DALE CITY, Va. -- Drivers in the D.C. area are sending text messages and talking behind the wheel more than last year, despite an increased number of construction projects that clutter roadways and make the practice even more dangerous, a new report finds.
"Distracted driving is a major problem," says Virginia Transportation Secretary Aubrey Layne. "Lives are at stake."
State officials joined members of law enforcement and other organizations at a rest stop off Interstate 95 Thursday to highlight findings of research from Transurban-Fluor and AAA Mid-Atlantic.
The second annual report, which is based on a survey of 1,023 drivers who live in Northern Virginia and frequently travel the 95 Express Lanes project corridor, finds 62 percent of drivers who use I-95 daily are likely to use a cellphone behind the wheel. That is up from 56 percent in 2013.
At the same time, construction activity on I-95 has skyrocketed as crews work on new Express Lanes and other projects.
"Distracted driving is dangerous under the best conditions -- it is even more dangerous in a work zone," Aubrey says.
According to the report, 31 percent of distracted drivers on I-95 have had a traffic incident or near-miss as a result of their behavior.
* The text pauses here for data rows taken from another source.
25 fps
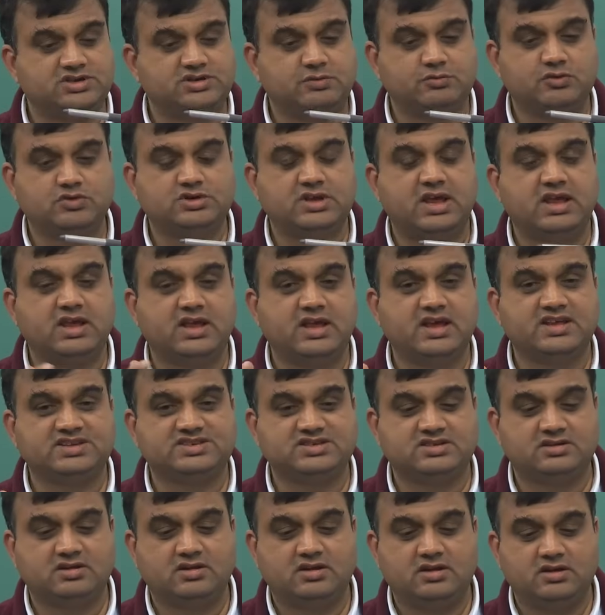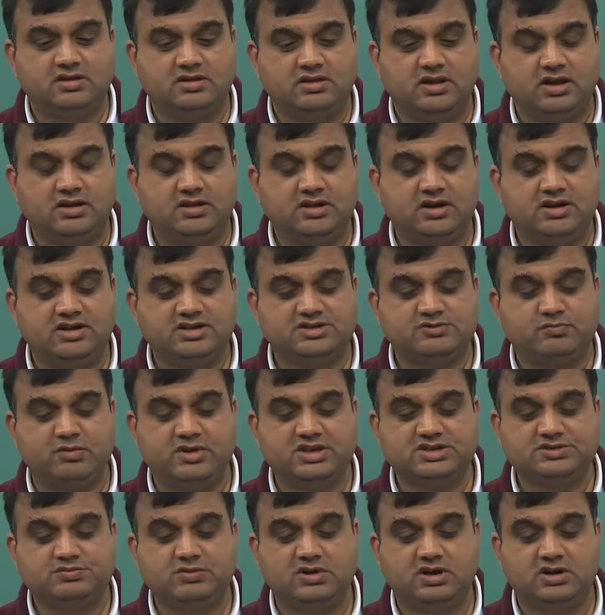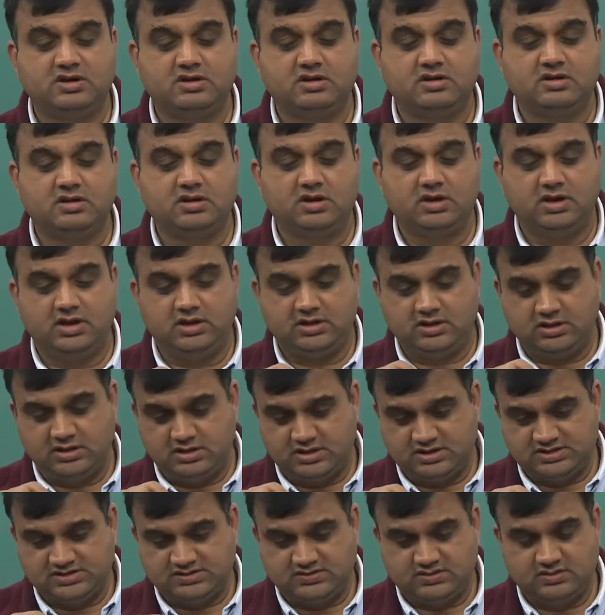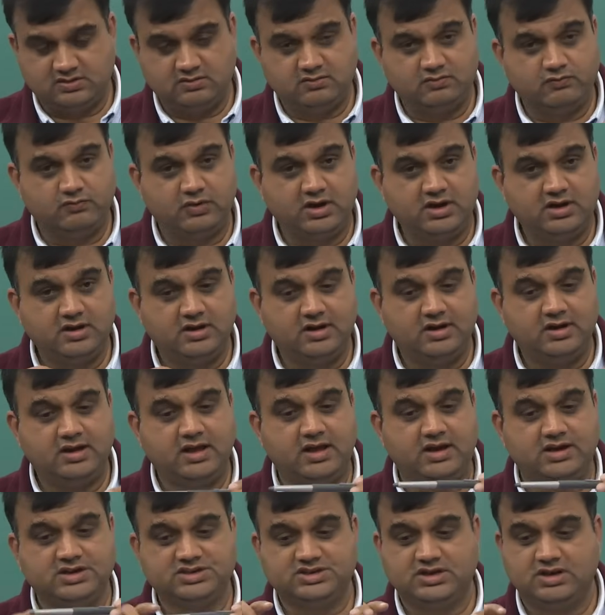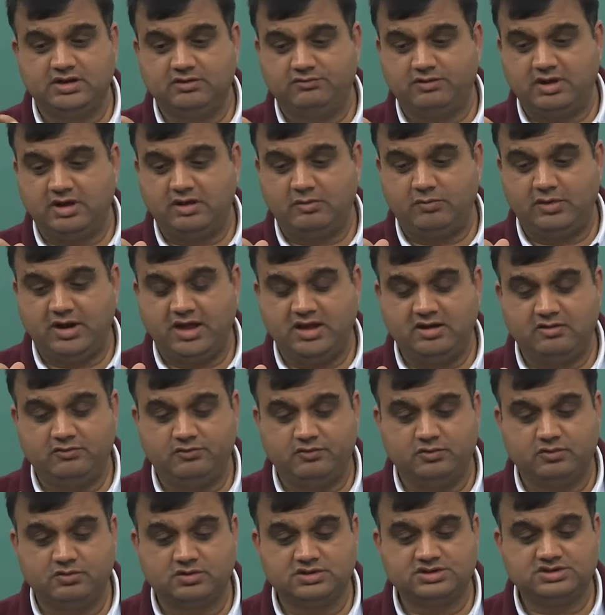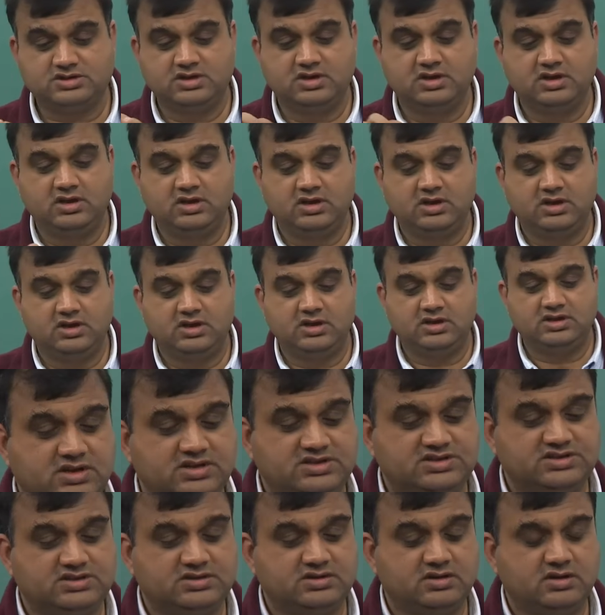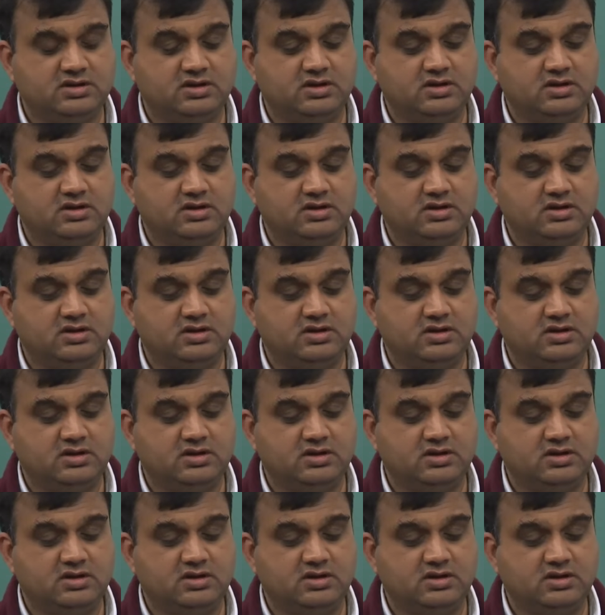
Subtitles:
suppose I guess that the displacement in this vertical direction, if I apply a force, is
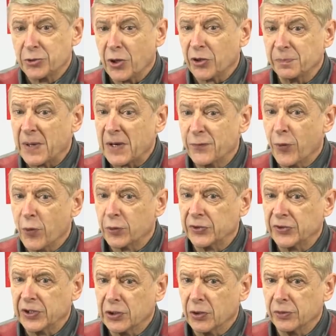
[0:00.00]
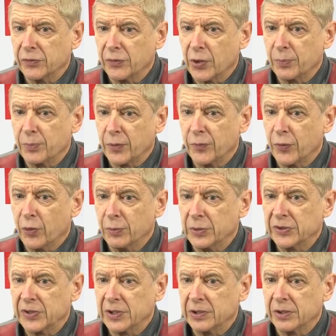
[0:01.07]
Just by focusing on the
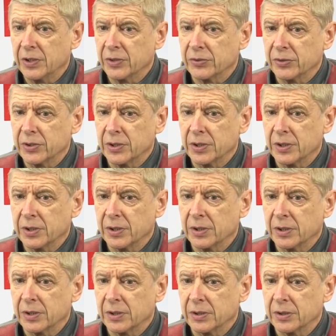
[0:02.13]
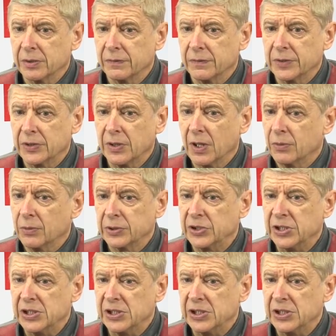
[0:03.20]
performance and on our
That figure is up from 24 percent last year.
The majority of distracted drivers blame demands of their jobs.
According to the survey, drivers respond to work-related issues while on the road for the following reasons:
- 31 percent believe an immediate response is expected;
- 27 percent think multitasking saves time;
- 17 percent need to make sure the issue is not an emergency.
"Employers must actively work to change their culture and discourage employees from driving distracted by changing policy," says Lon Anderson, AAA Mid-Atlantic spokesman.
"Changing behavior to save lives demands aggressive action," Anderson says.